Over the last few days I’ve been copying the bulk of the home directories on my primary file server over to a new volume (don’t ask) and, of course, I did a comparison afterwards to make sure the copy was successful [1].  I’m talking about 3070 home directories, comprising over seven million files structured in any number of strange and wonderful ways.

I wasn’t at all surprised to find that 3069 of those directories had copied perfectly; robocopy is pretty reliable.

I was a little surprised to find that one directory had an anomaly, but still, glitches happen.  I became puzzled, though, when I realized what the problem was: an entire subdirectory was missing.  Robocopy hadn’t reported any errors.  What’s more, when I ran robocopy over that home directory again, it reported that there was nothing to do: as far as it was concerned, source and destination were a perfect match.

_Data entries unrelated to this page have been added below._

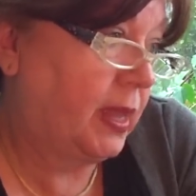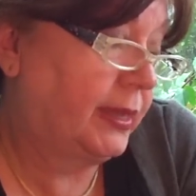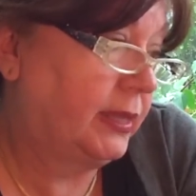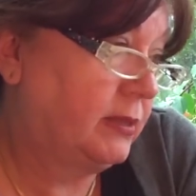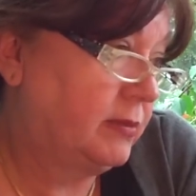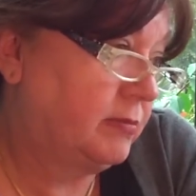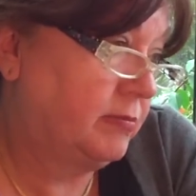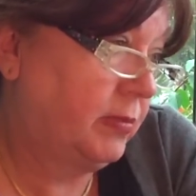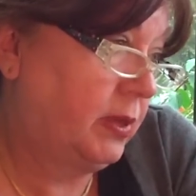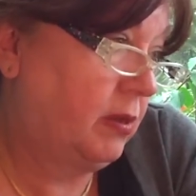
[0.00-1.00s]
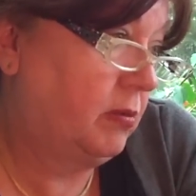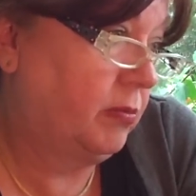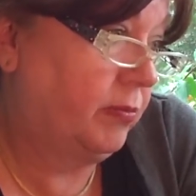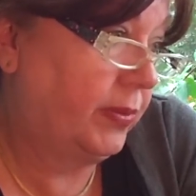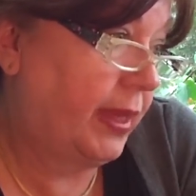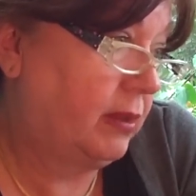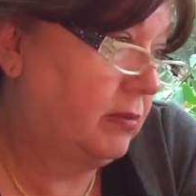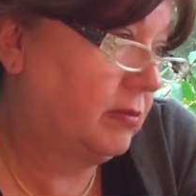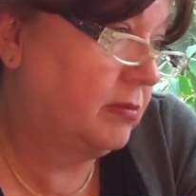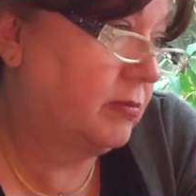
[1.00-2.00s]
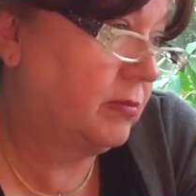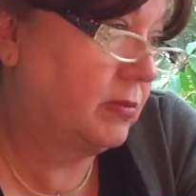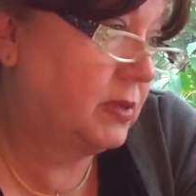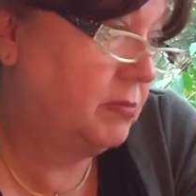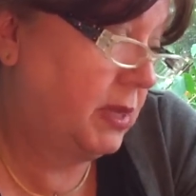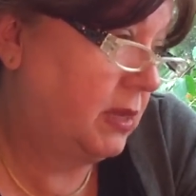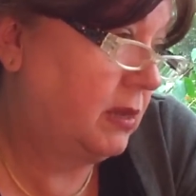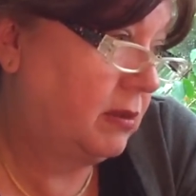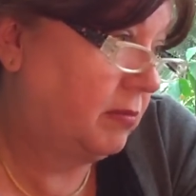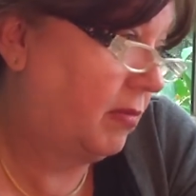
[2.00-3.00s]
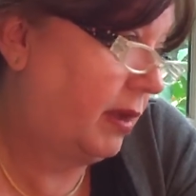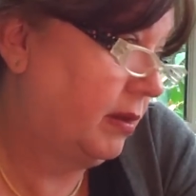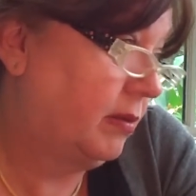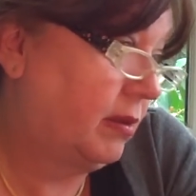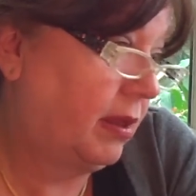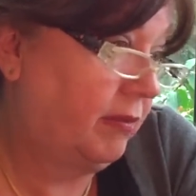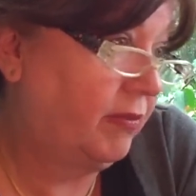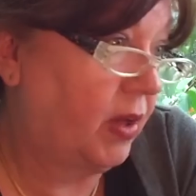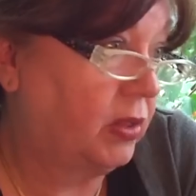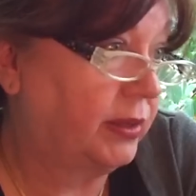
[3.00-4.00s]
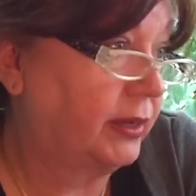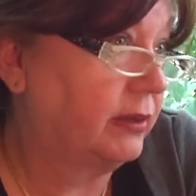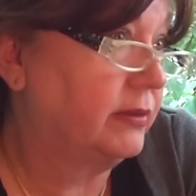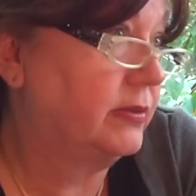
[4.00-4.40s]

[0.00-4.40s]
I guess, you know, that to me might have fallen into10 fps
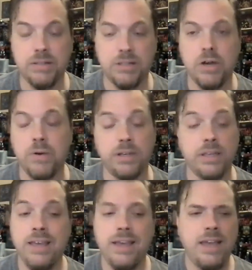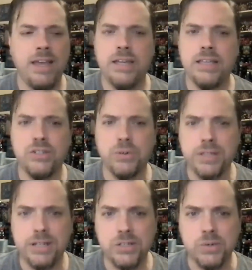going. Join the
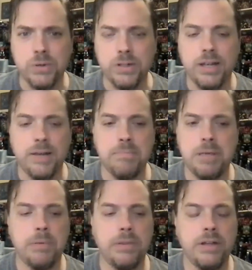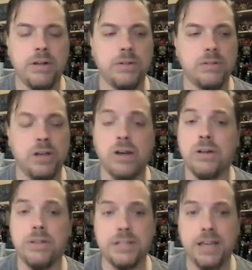Discord. People there talk
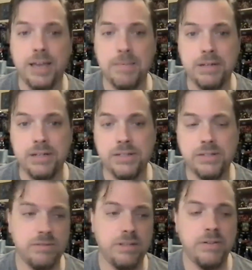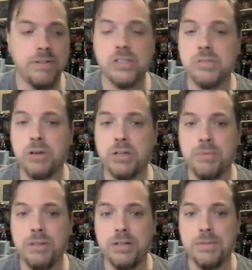all the time, and it's a small
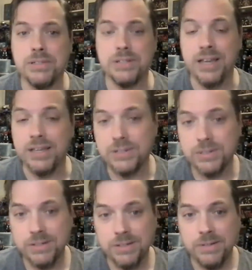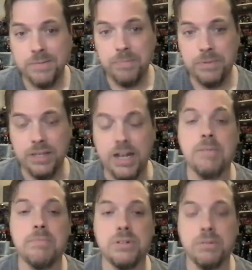community that's nice. And
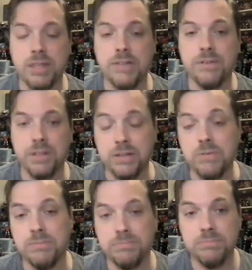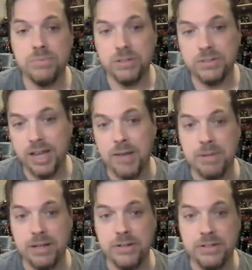I'm so thankful that you took time out
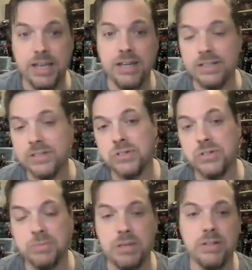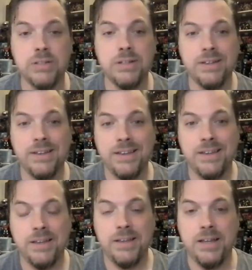of your day to listen to me
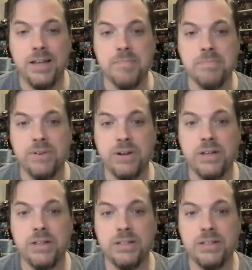veryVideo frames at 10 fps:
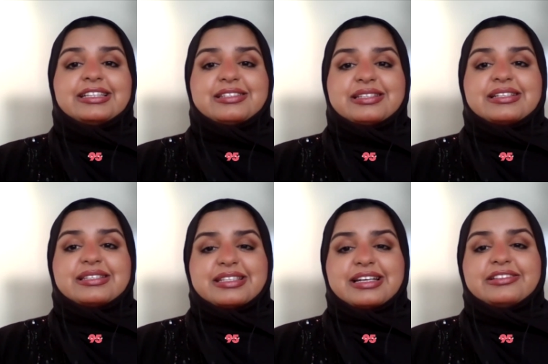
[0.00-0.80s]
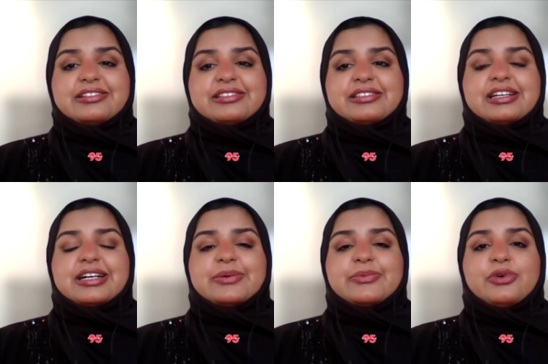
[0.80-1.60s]
design standards
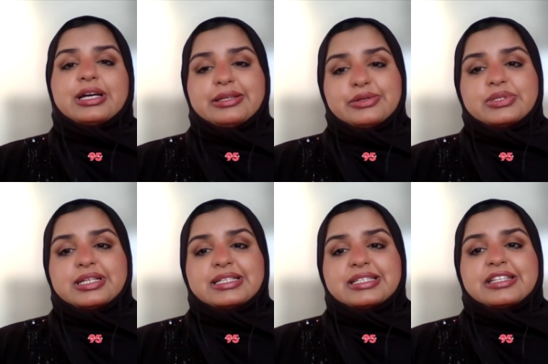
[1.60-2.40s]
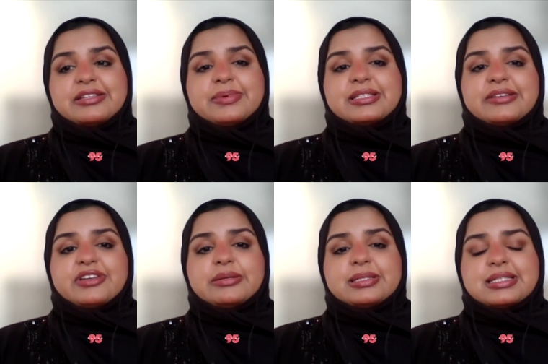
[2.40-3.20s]
uh, while utilizing the best
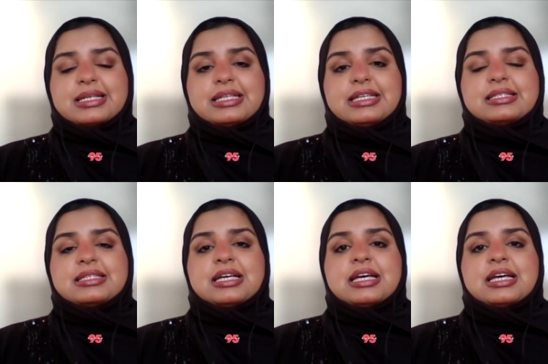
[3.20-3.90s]
available techniques.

Explorer didn’t show me much.  The name of the two directories in the source looked the same; the first character was shown as a box.  Another little tool of mine, though, could see the difference:

.\%d898Adobe\
.\%dabdAdobe\

The tool escapes non-ASCII characters with a percent sign followed by a hexadecimal representation, so the first wide character is 0xD898 in the first directory and 0xDADB in the second.  Otherwise the names are the same.  Only the first one was present in the destination.

The next step, obviously, was to look up the Unicode code points 0xD898 and 0xDADB.  As it turns out, they are “high-surrogate code points”, used in UTF-16 to encode Unicode code points larger than 16 bits.  The key here is that surrogate code points are only valid in pairs: an individual surrogate code point is meaningless.

Of course, NTFS doesn’t care.  It doesn’t really understand Unicode, so one 16-bit character is much like another.  As far as NTFS is concerned, those are perfectly good (and distinct) names.  Robocopy, however, must for some reason be converting or normalizing the UTF-16 strings, and as a result it sees those two names as identical.  (It appears to be ignoring the second occurrence of the “same” name in a single directory; it doesn’t attempt to copy the second subdirectory at all.)

So, if you’re in the habit of creating files with invalid UTF-16 names, be warned. 🙂

[1] Using some code I wrote myself.  Microsoft don’t seem to have provided a reliable directory-level comparison tool, and I’m not aware of any existing third-party solutions.  I should open-source that tool one day.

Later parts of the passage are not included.